Where the whisky flavor profile data came from
Want to share your content on R-bloggers? click here if you have a blog, or here if you don't.
Our crack-shot R trainer Luba Gloukhov generated a spirited (pun intended!) discussion from her post K-means Clustering 86 Single Malt Scotch Whiskies, with mentions of her analysis at FlowingData and Reddit amongst others. Other bloggers took a look at the data too, notably Christopher Ingraham who created this beautiful infographic of the flavour profiles of the 86 whiskies from the source data. (Be sure to click through to see the full chart.)
His analysis of the data led to the question: where did the source data come from in the first place? With some crowdsourced sleuthing, Christopher discovered the data comes from the first edition of the book Whisky Classified: Choosing Single Malts by Flavour by David Wishart. The story behind the data is quite interesting, and worth checking out if you're a whisky fan.

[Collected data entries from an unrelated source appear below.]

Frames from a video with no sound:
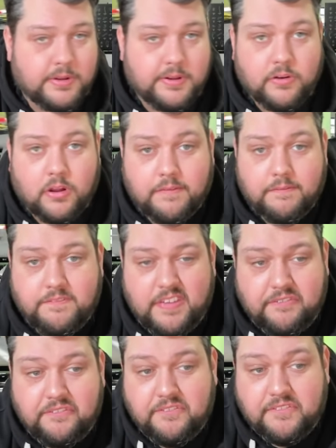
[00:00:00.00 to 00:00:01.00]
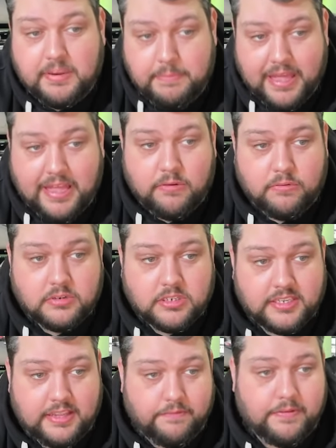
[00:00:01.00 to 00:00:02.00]
we got a 50
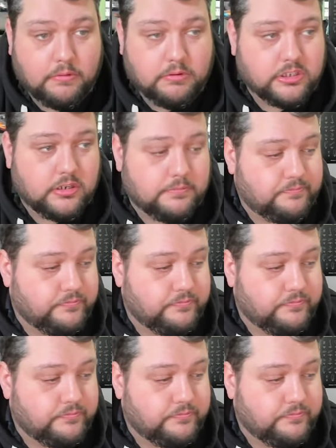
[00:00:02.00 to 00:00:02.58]
pound gift voucher.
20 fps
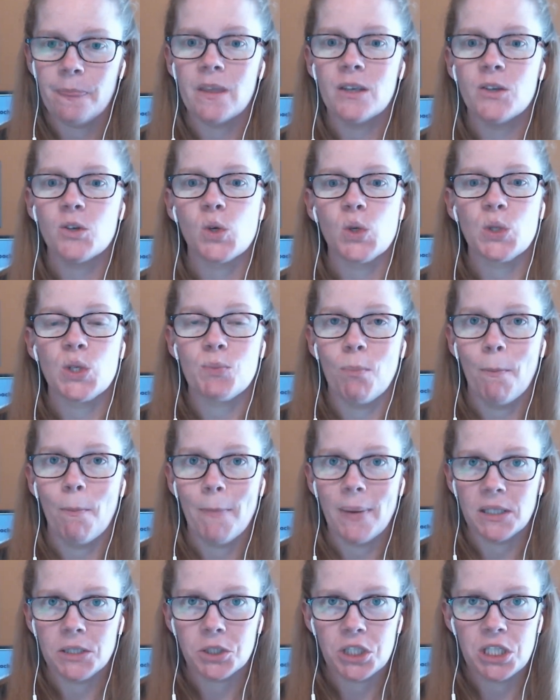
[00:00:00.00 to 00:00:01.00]
So it's
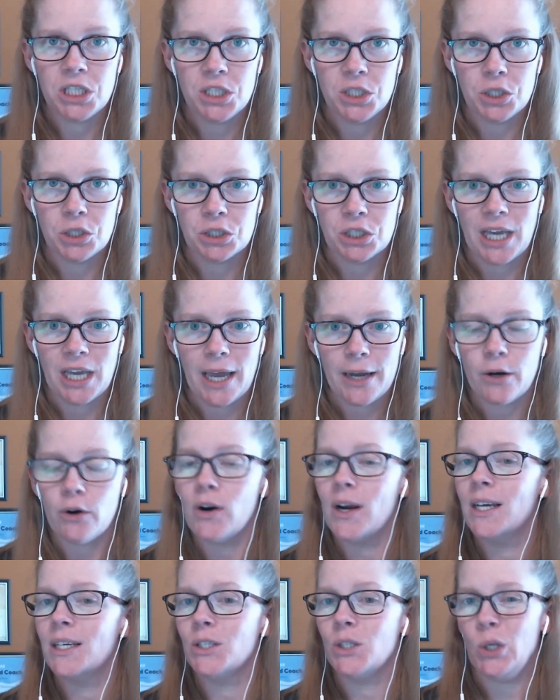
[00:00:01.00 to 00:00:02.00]
much easier to
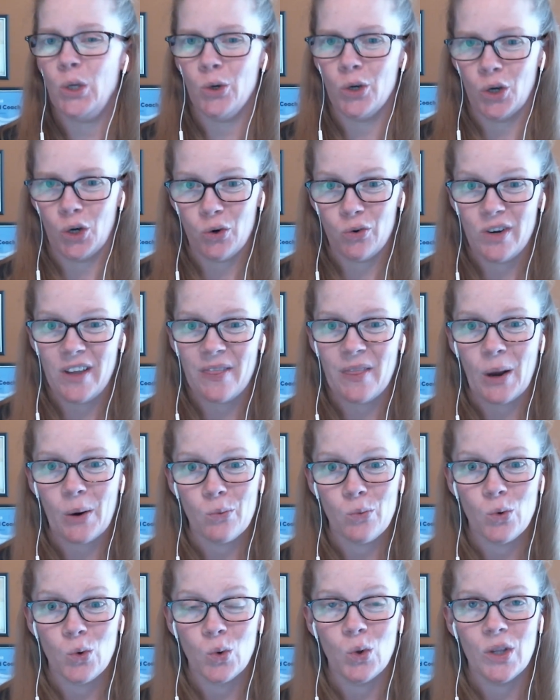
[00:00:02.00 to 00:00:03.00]
categorize. You can create that
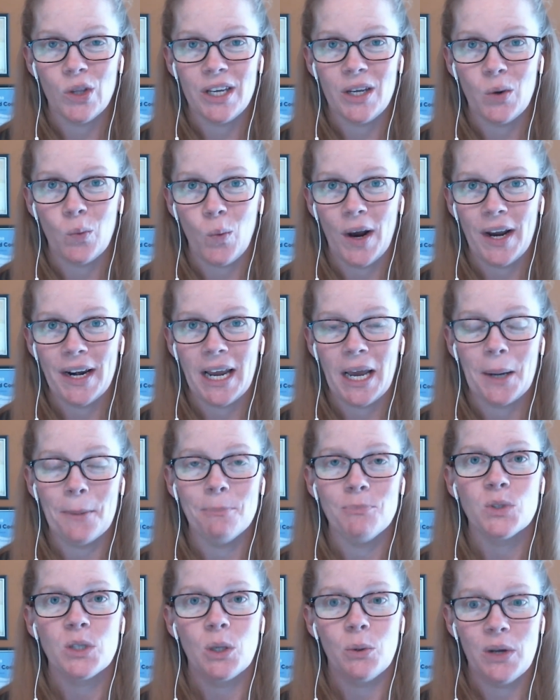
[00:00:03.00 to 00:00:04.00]
rule in YNAB
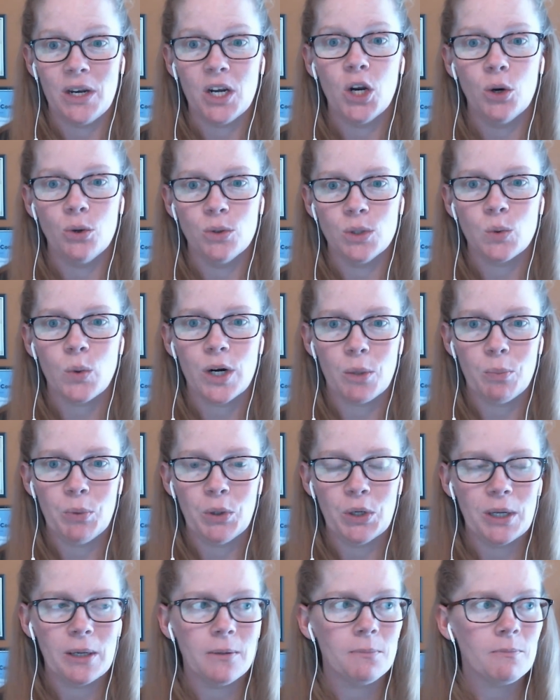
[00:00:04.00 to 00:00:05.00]
so it knows where to
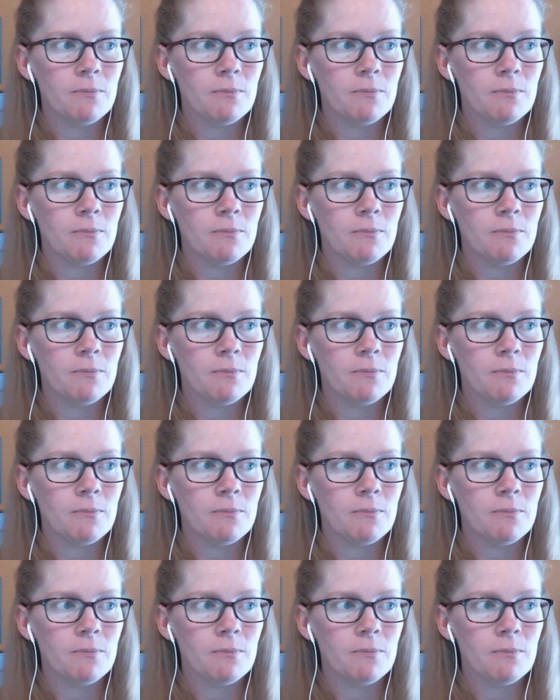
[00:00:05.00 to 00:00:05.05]
put it.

It turns out the data file Luba used comes from the first edition of the “Whisky Classified” book, and there were a few typos in the data to boot (for example, Bowmore had a Medicinal ranking of 1, but was actually a 2 in the book.) A commenter “Florin” at the Scotch and Ice Cream blog cleaned up the data and re-ran the analysis, and generated four slightly different clusters: peaty whiskies, ex-sherry whiskies, ex-bourbon / no peat whiskies, and whiskies with some ex-sherry blended in or with some peat. Extending the analysis to five clusters apparently succeeded in “separating the hard-core peated whiskies from the less-peated ones”.
Just goes to show: with just 86 rows of data here, you don't always need “Big Data” to generate interesting analysis!